Plants in tubs that are hardy are simply placed on a styrofoam plate in a weather-protected corner and can remain outdoors all winter. Only watering on sunny, frost-free days should not be forgotten.

To cut

Carnations, as a rule, do not need pruning. The gardener should only remove dried-up flowers and dead shoots. Perennial plants are checked for frost damage after winter, damaged plant parts are cut out and disposed of on the compost. In the case of severely bald plants, about a third of the cut is necessary to stimulate new growth and growth.

Diseases and pests

Carnations are very hardy plants. There are no known diseases or pests that could attack them.

However, carnations in the home garden sometimes suffer from location problems. If the place in the garden is too humid or too shady, they are susceptible to fungal diseases. The only remedy here is to move it to a suitable location. Preparations made from algae can strengthen the plants.
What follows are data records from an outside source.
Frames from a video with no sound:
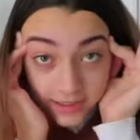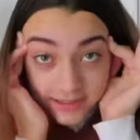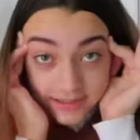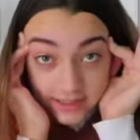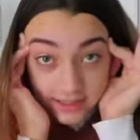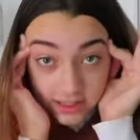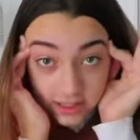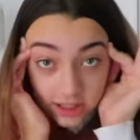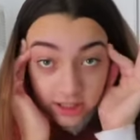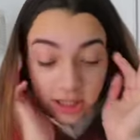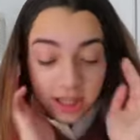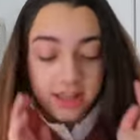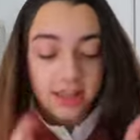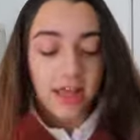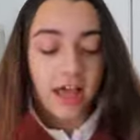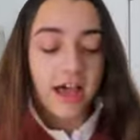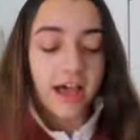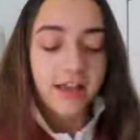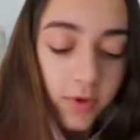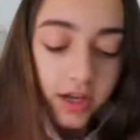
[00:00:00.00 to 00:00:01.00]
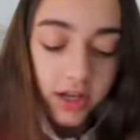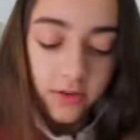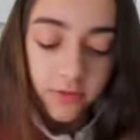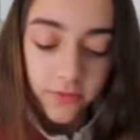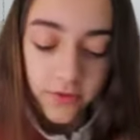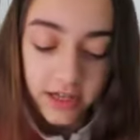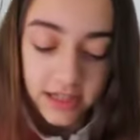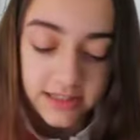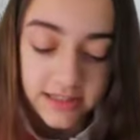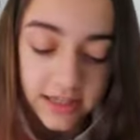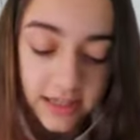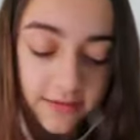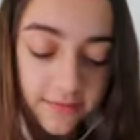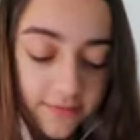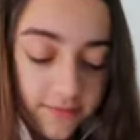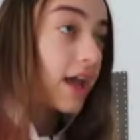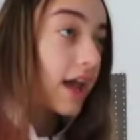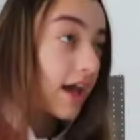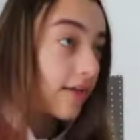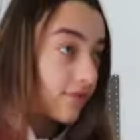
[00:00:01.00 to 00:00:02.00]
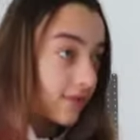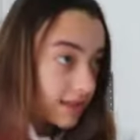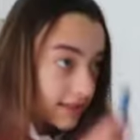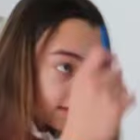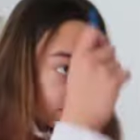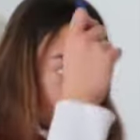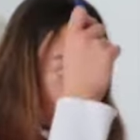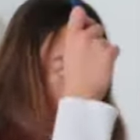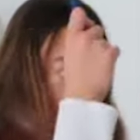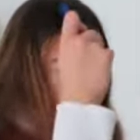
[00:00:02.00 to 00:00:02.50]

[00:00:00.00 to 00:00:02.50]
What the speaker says: does it look like that? We're gonna fix it. We have this little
Carnations form true carpets of flowers in white, pink or red tones in flower beds, heather gardens, roof terraces or on dry stone walls. The often wonderfully fragrant flowers are very sun-hungry, but otherwise undemanding. Most species prefer calcareous soils and also grow on poor subsoil. They are only sensitive to waterlogging. If the location is optimal, they will bloom continuously between June and September without further intervention by the gardener.